* **Task requirements**: For every record that follows, transcribe the text exactly and leave any image out.

* **Records for this exercise**:

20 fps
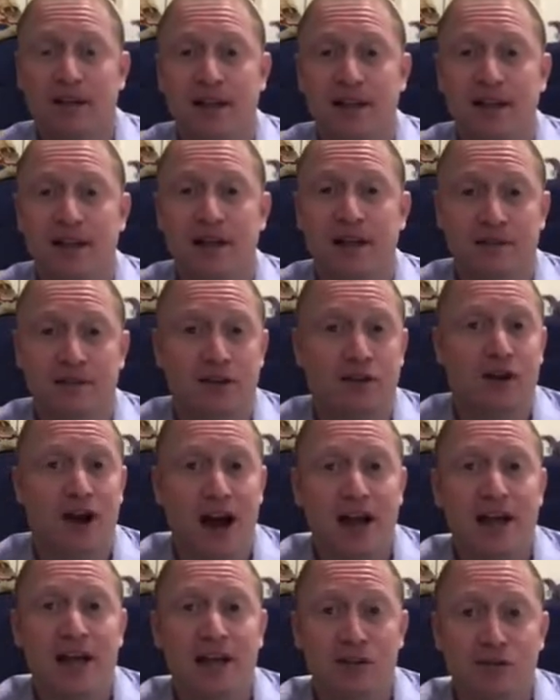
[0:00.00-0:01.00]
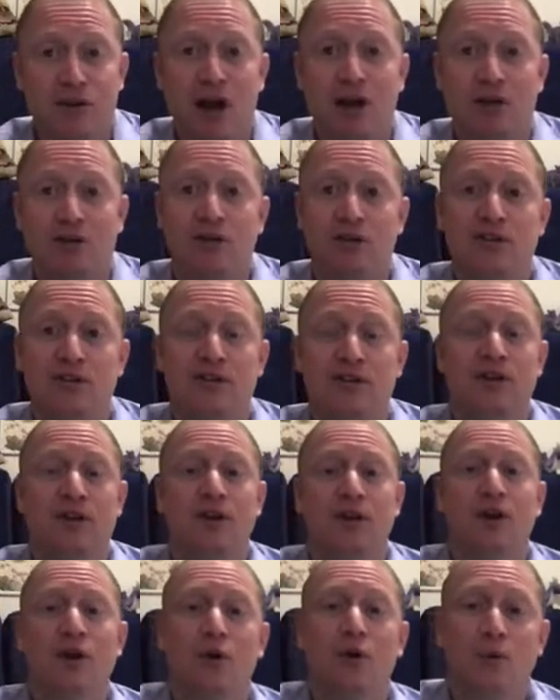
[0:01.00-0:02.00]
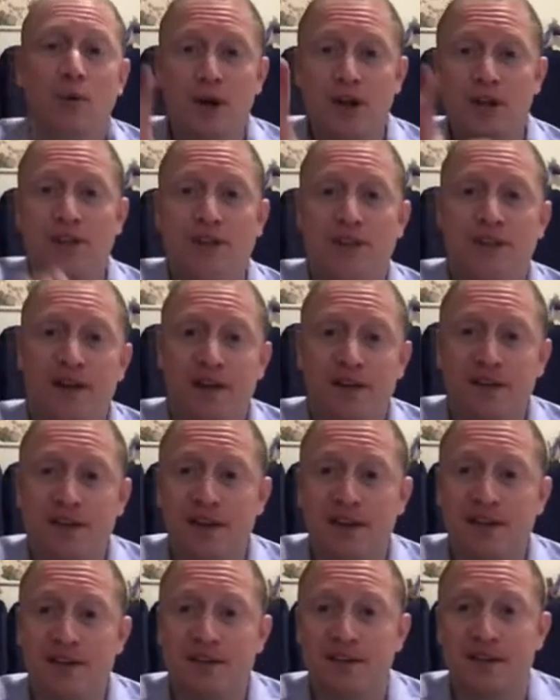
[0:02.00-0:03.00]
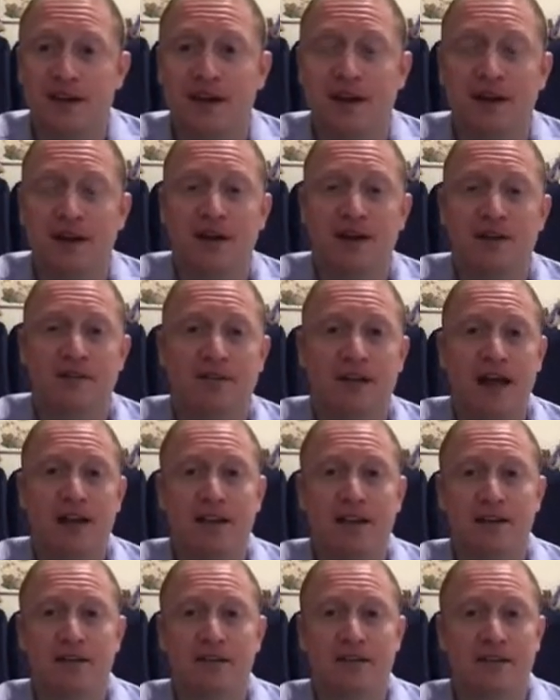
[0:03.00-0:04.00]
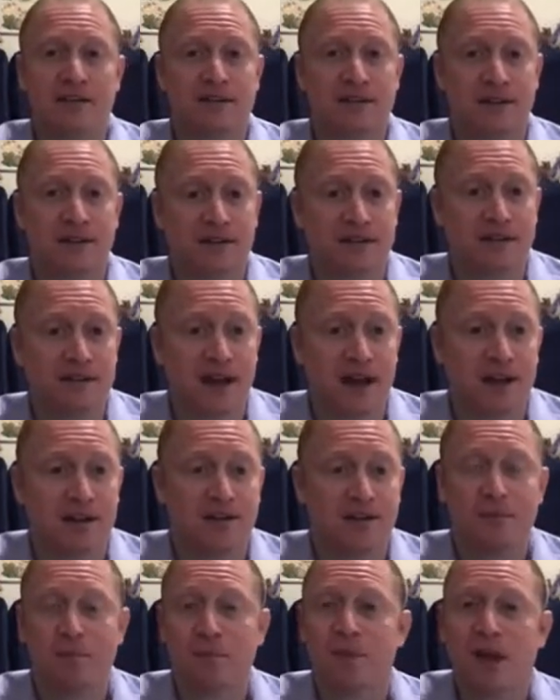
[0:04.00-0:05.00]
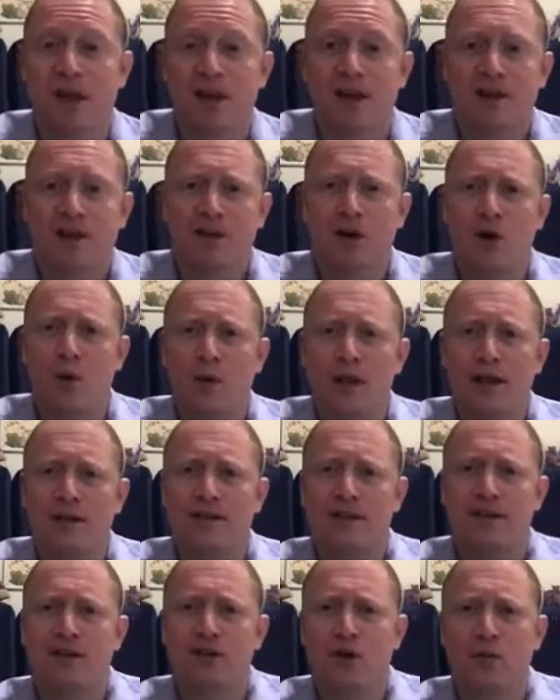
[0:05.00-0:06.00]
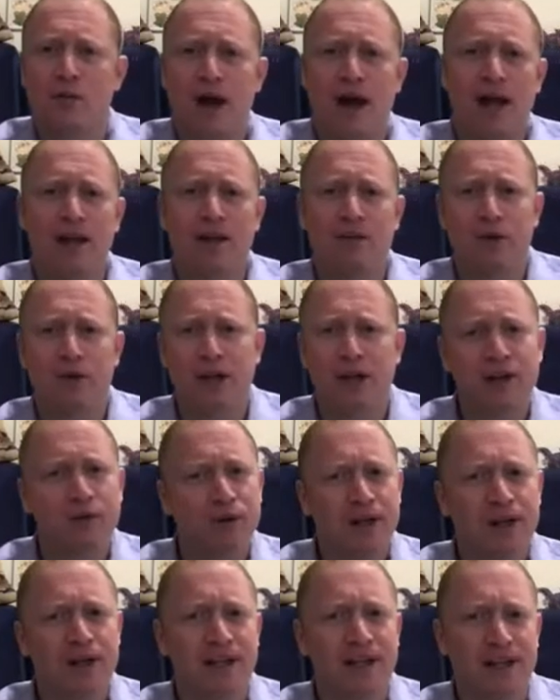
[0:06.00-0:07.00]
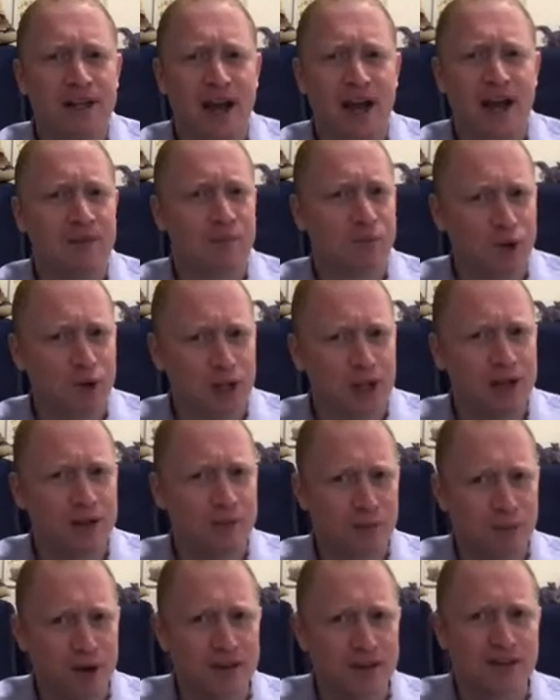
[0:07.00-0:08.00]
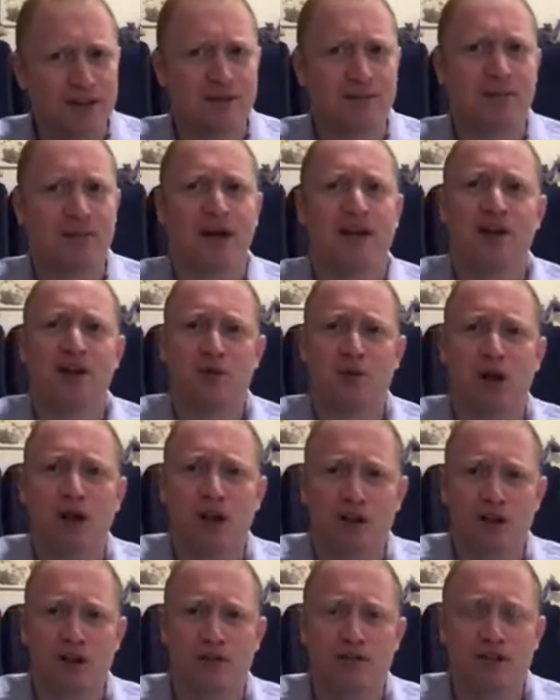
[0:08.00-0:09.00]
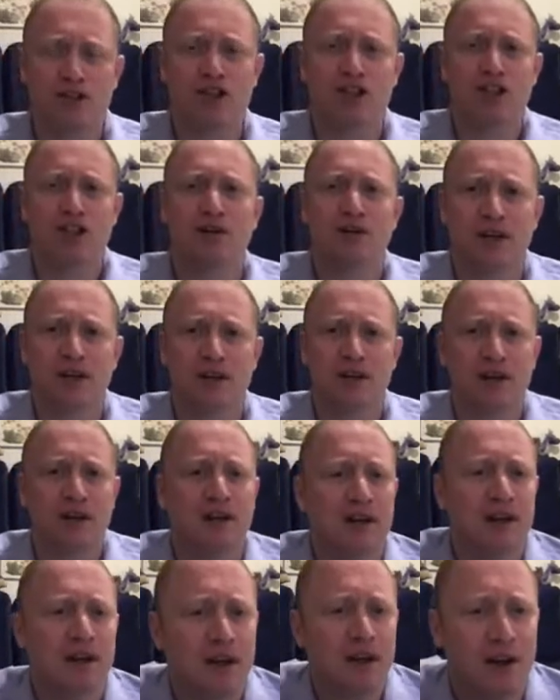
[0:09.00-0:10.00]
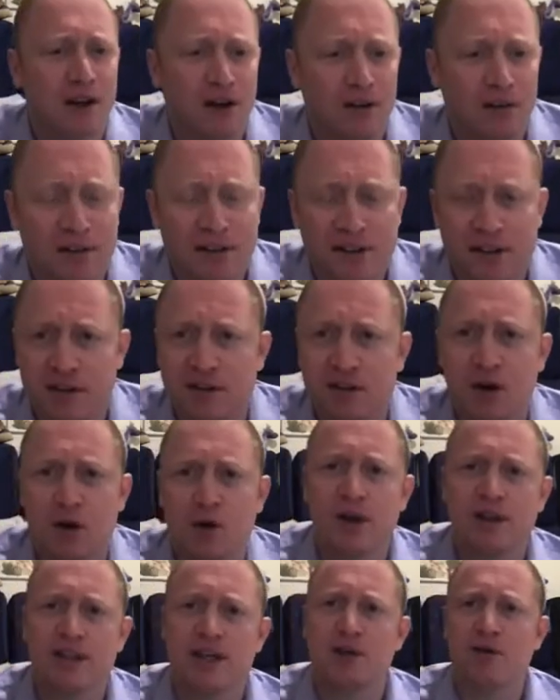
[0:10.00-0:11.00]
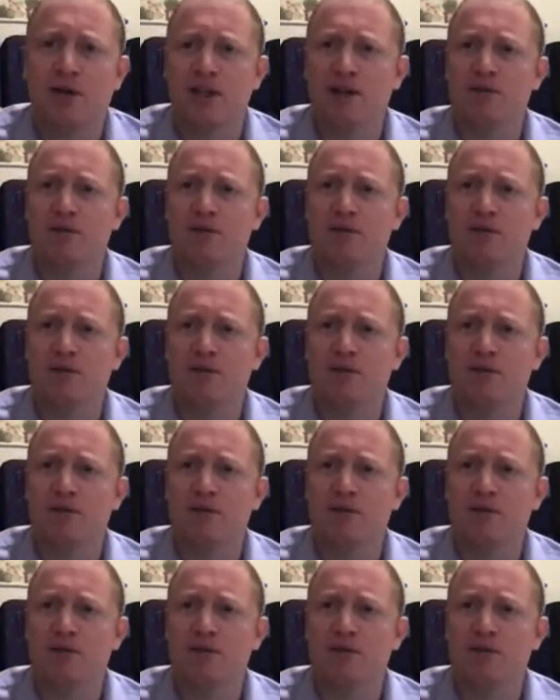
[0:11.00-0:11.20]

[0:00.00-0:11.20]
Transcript: So let's assume I'm really impressed by the quality of engineering of Cisco, and I want to make a Cisco router for myself and maybe sell it because I like them so much.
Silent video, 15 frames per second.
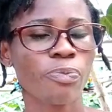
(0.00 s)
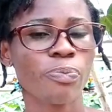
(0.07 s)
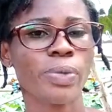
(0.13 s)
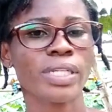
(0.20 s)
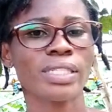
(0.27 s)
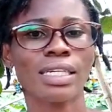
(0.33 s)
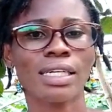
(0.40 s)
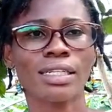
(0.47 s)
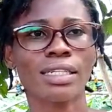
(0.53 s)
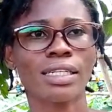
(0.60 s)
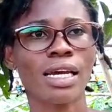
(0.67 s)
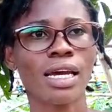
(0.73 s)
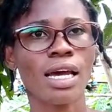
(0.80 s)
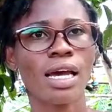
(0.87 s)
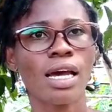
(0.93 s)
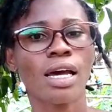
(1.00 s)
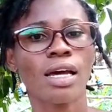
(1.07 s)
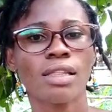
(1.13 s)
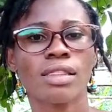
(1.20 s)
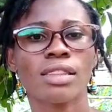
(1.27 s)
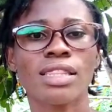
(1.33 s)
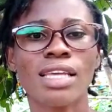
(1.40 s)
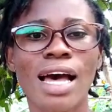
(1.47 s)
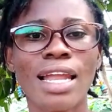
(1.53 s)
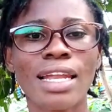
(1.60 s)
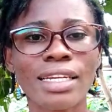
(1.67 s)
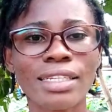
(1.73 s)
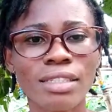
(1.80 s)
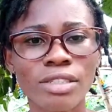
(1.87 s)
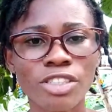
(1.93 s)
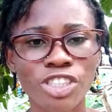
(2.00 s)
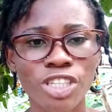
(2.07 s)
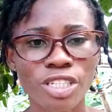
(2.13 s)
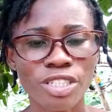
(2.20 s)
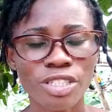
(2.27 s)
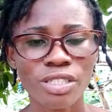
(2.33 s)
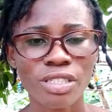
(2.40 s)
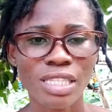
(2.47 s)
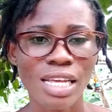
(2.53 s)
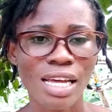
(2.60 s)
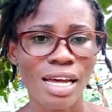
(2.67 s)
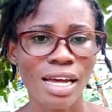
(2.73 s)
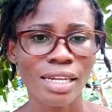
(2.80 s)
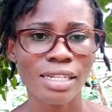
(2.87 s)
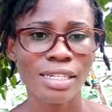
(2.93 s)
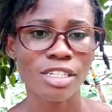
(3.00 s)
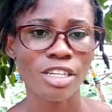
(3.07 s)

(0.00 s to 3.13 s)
But then there are little changes that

* **Written answer**:
20 fps
[0:00.00-0:01.00]
[0:01.00-0:02.00]
[0:02.00-0:03.00]
[0:03.00-0:04.00]
[0:04.00-0:05.00]
[0:05.00-0:06.00]
[0:06.00-0:07.00]
[0:07.00-0:08.00]
[0:08.00-0:09.00]
[0:09.00-0:10.00]
[0:10.00-0:11.00]
[0:11.00-0:11.20]

[0:00.00-0:11.20]
Transcript: So let's assume I'm really impressed by the quality of engineering of Cisco, and I want to make a Cisco router for myself and maybe sell it because I like them so much.
Silent video, 15 frames per second.
(0.00 s)
(0.07 s)
(0.13 s)
(0.20 s)
(0.27 s)
(0.33 s)
(0.40 s)
(0.47 s)
(0.53 s)
(0.60 s)
(0.67 s)
(0.73 s)
(0.80 s)
(0.87 s)
(0.93 s)
(1.00 s)
(1.07 s)
(1.13 s)
(1.20 s)
(1.27 s)
(1.33 s)
(1.40 s)
(1.47 s)
(1.53 s)
(1.60 s)
(1.67 s)
(1.73 s)
(1.80 s)
(1.87 s)
(1.93 s)
(2.00 s)
(2.07 s)
(2.13 s)
(2.20 s)
(2.27 s)
(2.33 s)
(2.40 s)
(2.47 s)
(2.53 s)
(2.60 s)
(2.67 s)
(2.73 s)
(2.80 s)
(2.87 s)
(2.93 s)
(3.00 s)
(3.07 s)

(0.00 s to 3.13 s)
But then there are little changes that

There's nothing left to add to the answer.